WORK REQUIRED: Go through the listing below and repeat it exactly, omitting each picture.
(DATA TO PROCESS Opens)
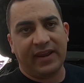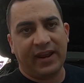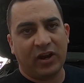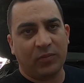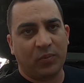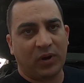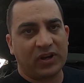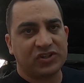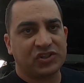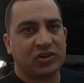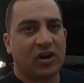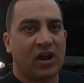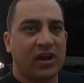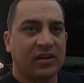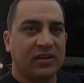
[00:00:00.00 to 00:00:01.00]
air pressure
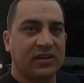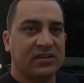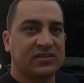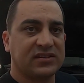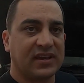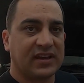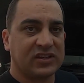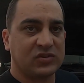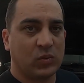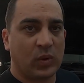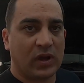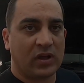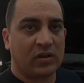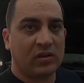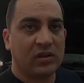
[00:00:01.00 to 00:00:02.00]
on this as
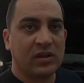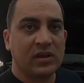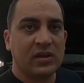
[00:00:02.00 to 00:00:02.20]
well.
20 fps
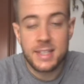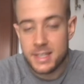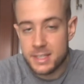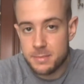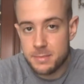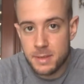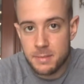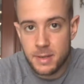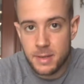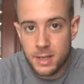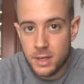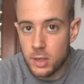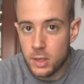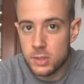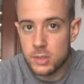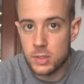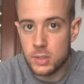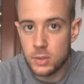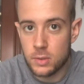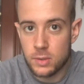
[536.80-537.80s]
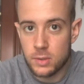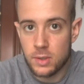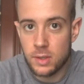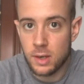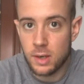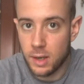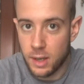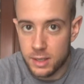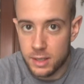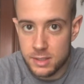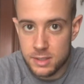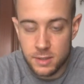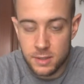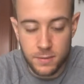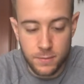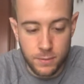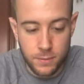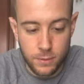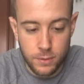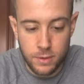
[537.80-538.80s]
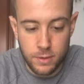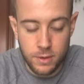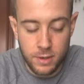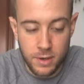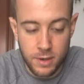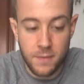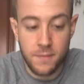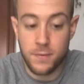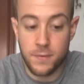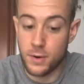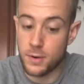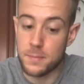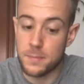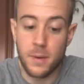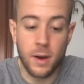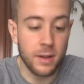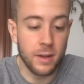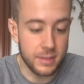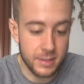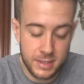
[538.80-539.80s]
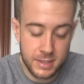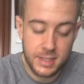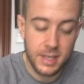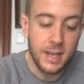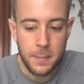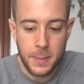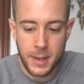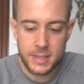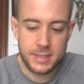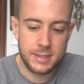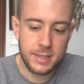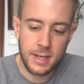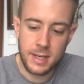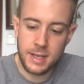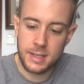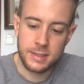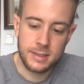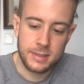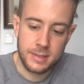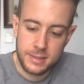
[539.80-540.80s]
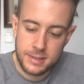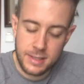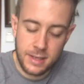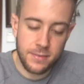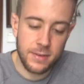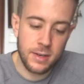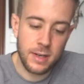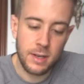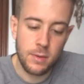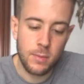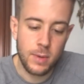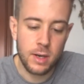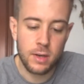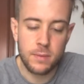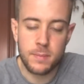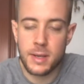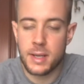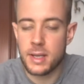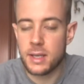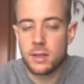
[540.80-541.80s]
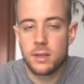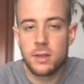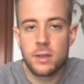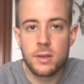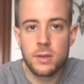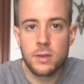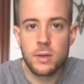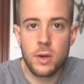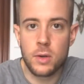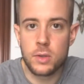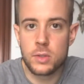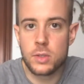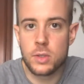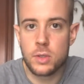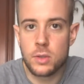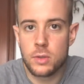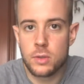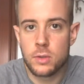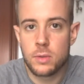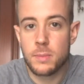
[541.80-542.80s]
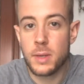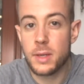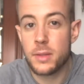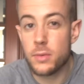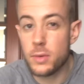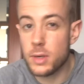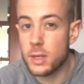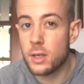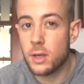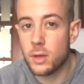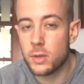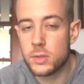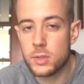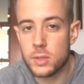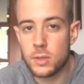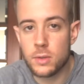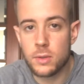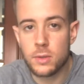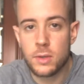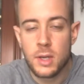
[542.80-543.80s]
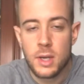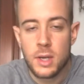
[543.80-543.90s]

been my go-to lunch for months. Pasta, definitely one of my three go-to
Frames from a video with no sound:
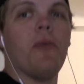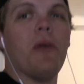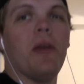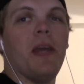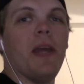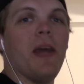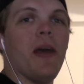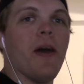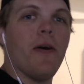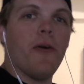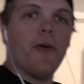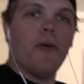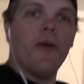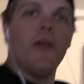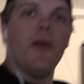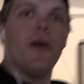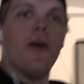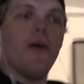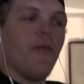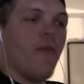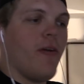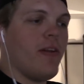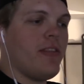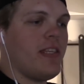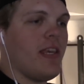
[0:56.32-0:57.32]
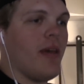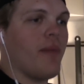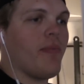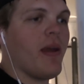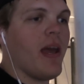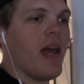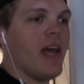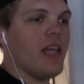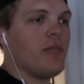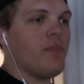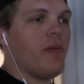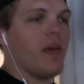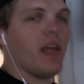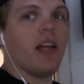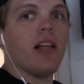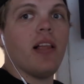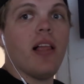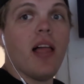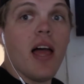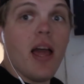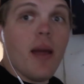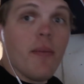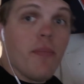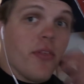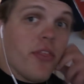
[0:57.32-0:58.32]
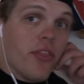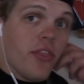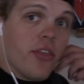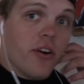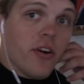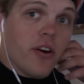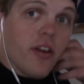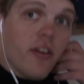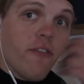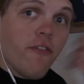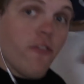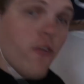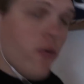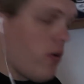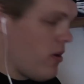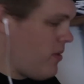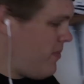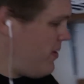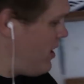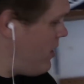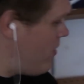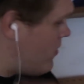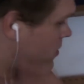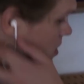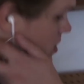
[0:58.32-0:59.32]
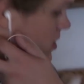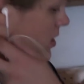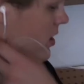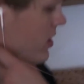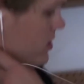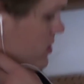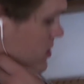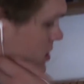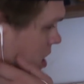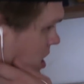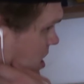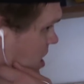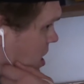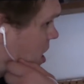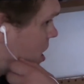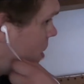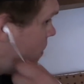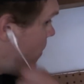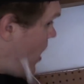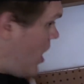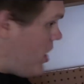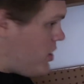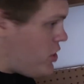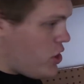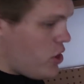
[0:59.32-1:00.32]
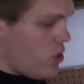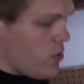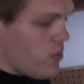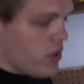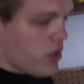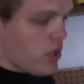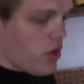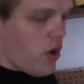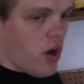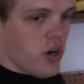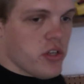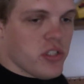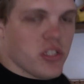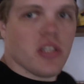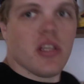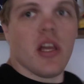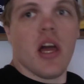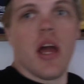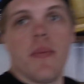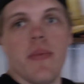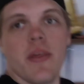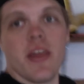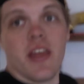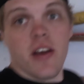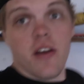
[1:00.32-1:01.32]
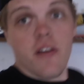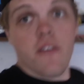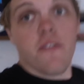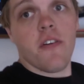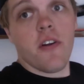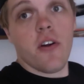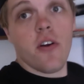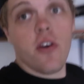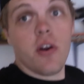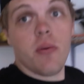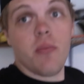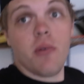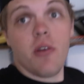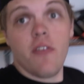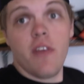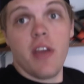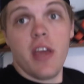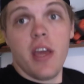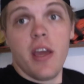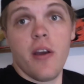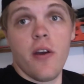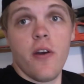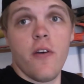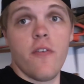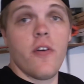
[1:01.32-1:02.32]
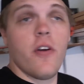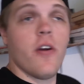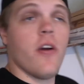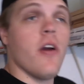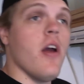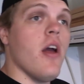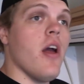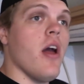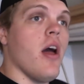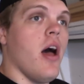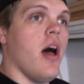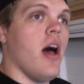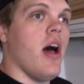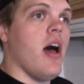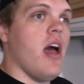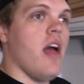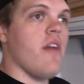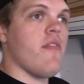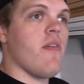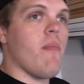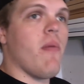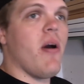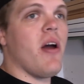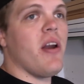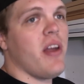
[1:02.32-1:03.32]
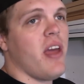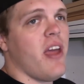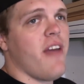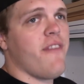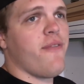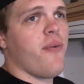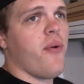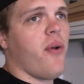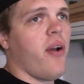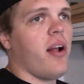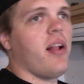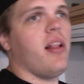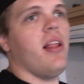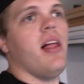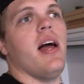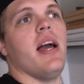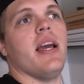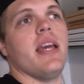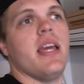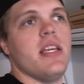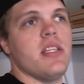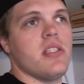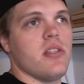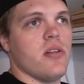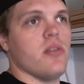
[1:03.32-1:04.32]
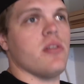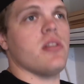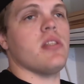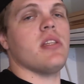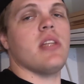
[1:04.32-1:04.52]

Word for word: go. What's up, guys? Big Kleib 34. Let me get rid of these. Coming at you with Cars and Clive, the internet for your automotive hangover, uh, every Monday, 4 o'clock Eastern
(DATA TO PROCESS Closes)
RESPONSE FOR THIS EXERCISE:
[00:00:00.00 to 00:00:01.00]
air pressure
[00:00:01.00 to 00:00:02.00]
on this as
[00:00:02.00 to 00:00:02.20]
well.
20 fps
[536.80-537.80s]
[537.80-538.80s]
[538.80-539.80s]
[539.80-540.80s]
[540.80-541.80s]
[541.80-542.80s]
[542.80-543.80s]
[543.80-543.90s]

been my go-to lunch for months. Pasta, definitely one of my three go-to
Frames from a video with no sound:
[0:56.32-0:57.32]
[0:57.32-0:58.32]
[0:58.32-0:59.32]
[0:59.32-1:00.32]
[1:00.32-1:01.32]
[1:01.32-1:02.32]
[1:02.32-1:03.32]
[1:03.32-1:04.32]
[1:04.32-1:04.52]

Word for word: go. What's up, guys? Big Kleib 34. Let me get rid of these. Coming at you with Cars and Clive, the internet for your automotive hangover, uh, every Monday, 4 o'clock Eastern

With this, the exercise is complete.